In the wake of the health-care debacle, the GOP Congress is poised to move on to tax reform. That will almost certainly include limiting or killing a number of popular deductions available to taxpayers who itemize, about 30 percent of all households.

Among tax breaks that Republicans have in their sights is the deduction for state and local income taxes. The Associated Press reported this week that the average deduction is about $11,800, but the number is much higher in many states. In New York, for instance, the typical break is $21,000. Next in line are filers in Connecticut ($18,900), New Jersey ($17,200) and California ($17,100).

The nonpartisan Tax Policy Center estimates that eliminating the deduction would raise $1.3 trillion over a decade. Households with earnings of more than $500,000 would bear 40 percent of the burden, the center calculates.

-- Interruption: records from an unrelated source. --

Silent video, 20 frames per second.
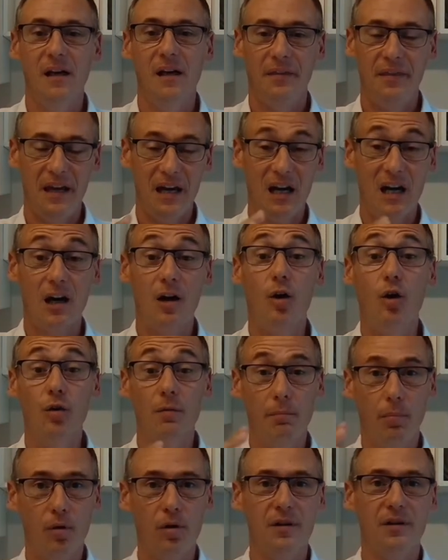They are
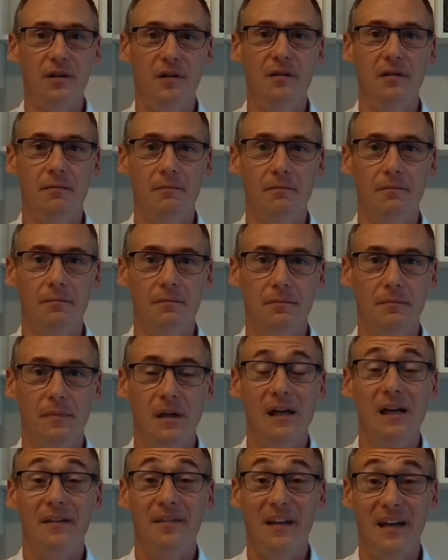onboarded.
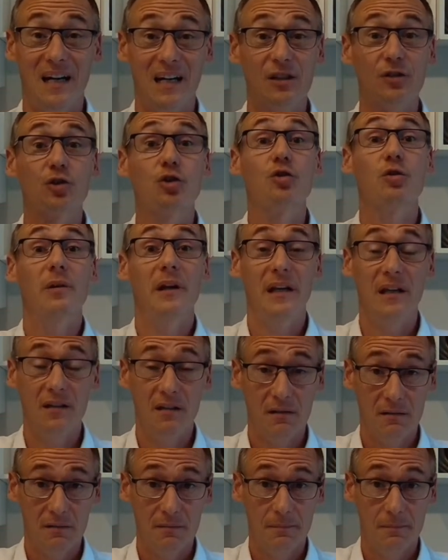They are
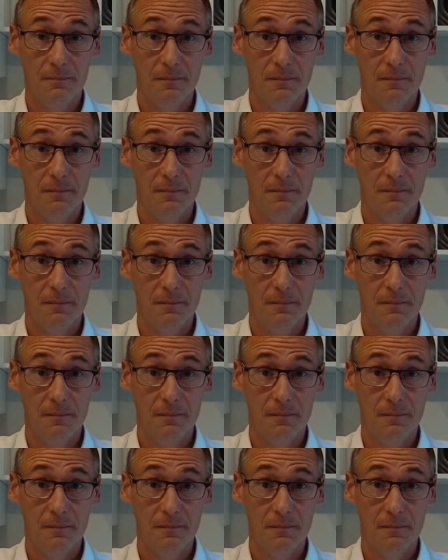trained.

“The deduction is heavily weighted to families with high incomes,” the AP notes. Martin Sullivan, chief economist for Tax Analysts, told the wire service, “It provides massively disproportionate deductions to high-tax states controlled by Democrats.”

And there’s the rub. The tax break enables politicians in big-government, high-tax states — most of which are overwhelmingly Democratic — to disguise the true price of their redistributionist agenda. It encourages a destructive tax-spend-elect philosophy that has driven some municipalities — and even a few states — to the brink of fiscal ruin.

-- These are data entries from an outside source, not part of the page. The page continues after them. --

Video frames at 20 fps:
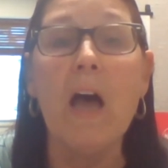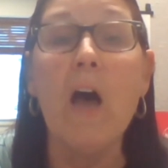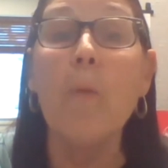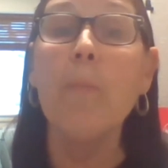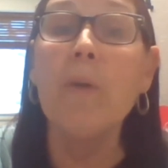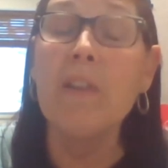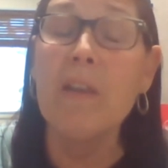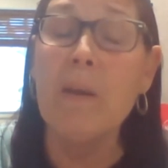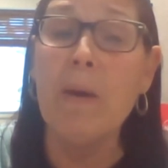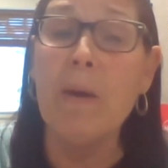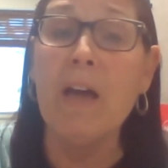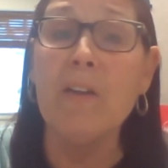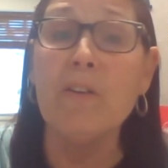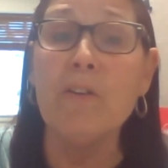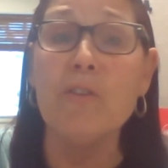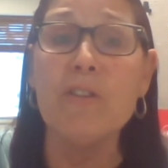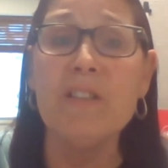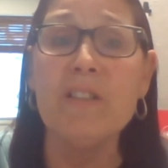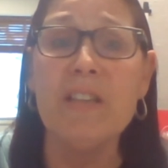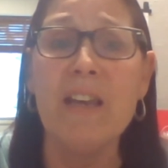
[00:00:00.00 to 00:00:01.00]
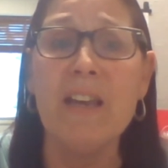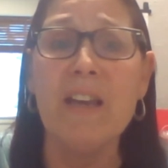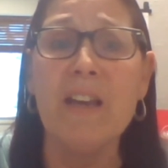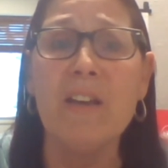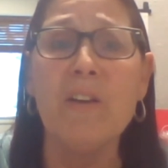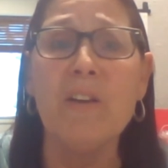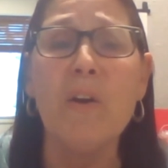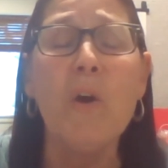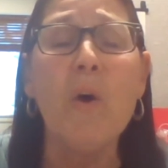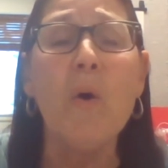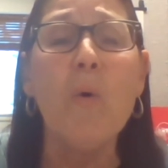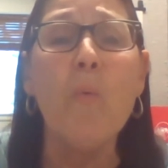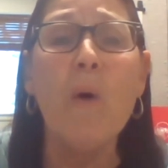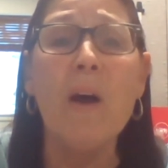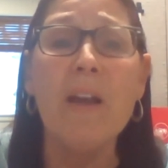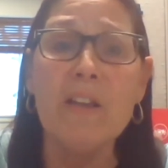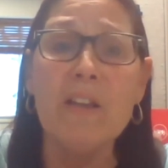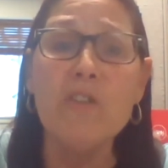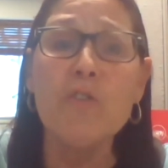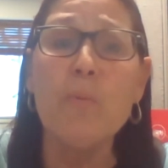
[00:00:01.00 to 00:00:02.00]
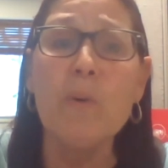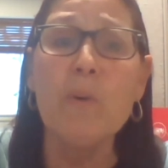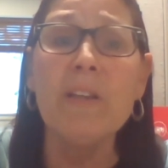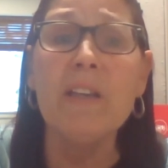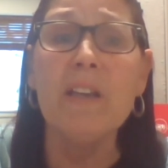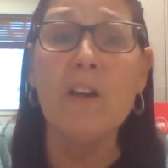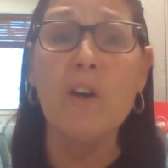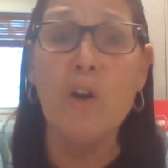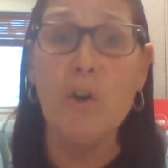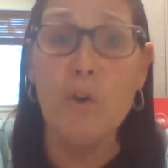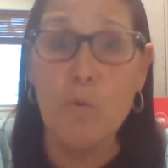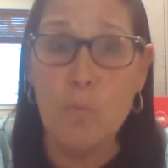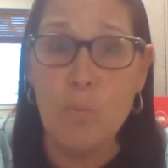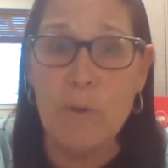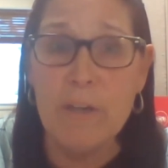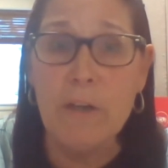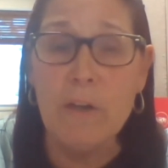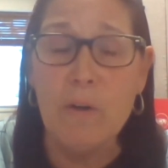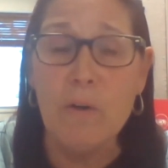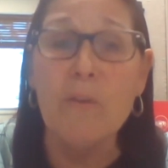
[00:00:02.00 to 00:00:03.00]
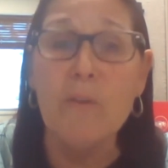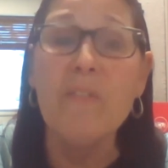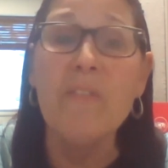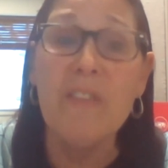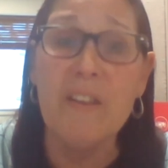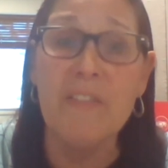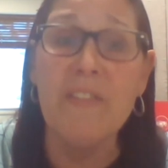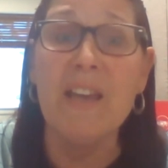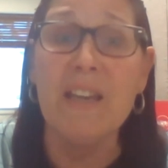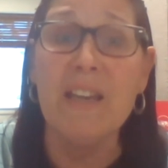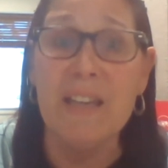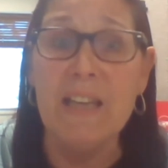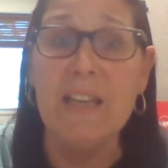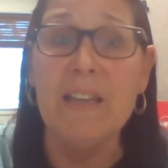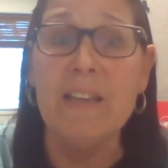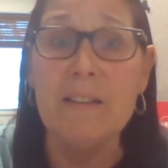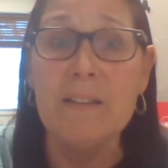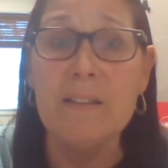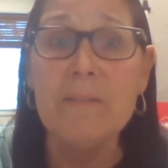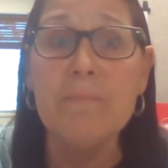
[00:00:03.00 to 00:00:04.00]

helping them understand why it's really a career that they need.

Democrats fear that the elimination of the state and local income tax deduction might inspire taxpayer revolts in states they have long dominated.

Make no mistake: Letting people keep more of their own money is a good thing. But an overly complex tax code stuffed with special-interest loopholes invites corruption and cronyism, eroding public confidence and jeopardizing economic growth. Simplification promises a fairer, more equitable system of raising government revenue.

In addition, the elimination of certain tax deductions under most Republican tax proposals would be offset by lower marginal rates for all Americans. “We’re proposing a much simpler code,” said Rep. Kevin Brady, the Texas Republican who chairs the House Ways and Means Committee, “with lower rates where everybody gets help, whether they are paying their state and local taxes or they are putting their kids through college.”

And if that means high-tax, blue enclaves can no longer use the federal tax code to conceal from residents the actual costs of their big-government policies, then so be it.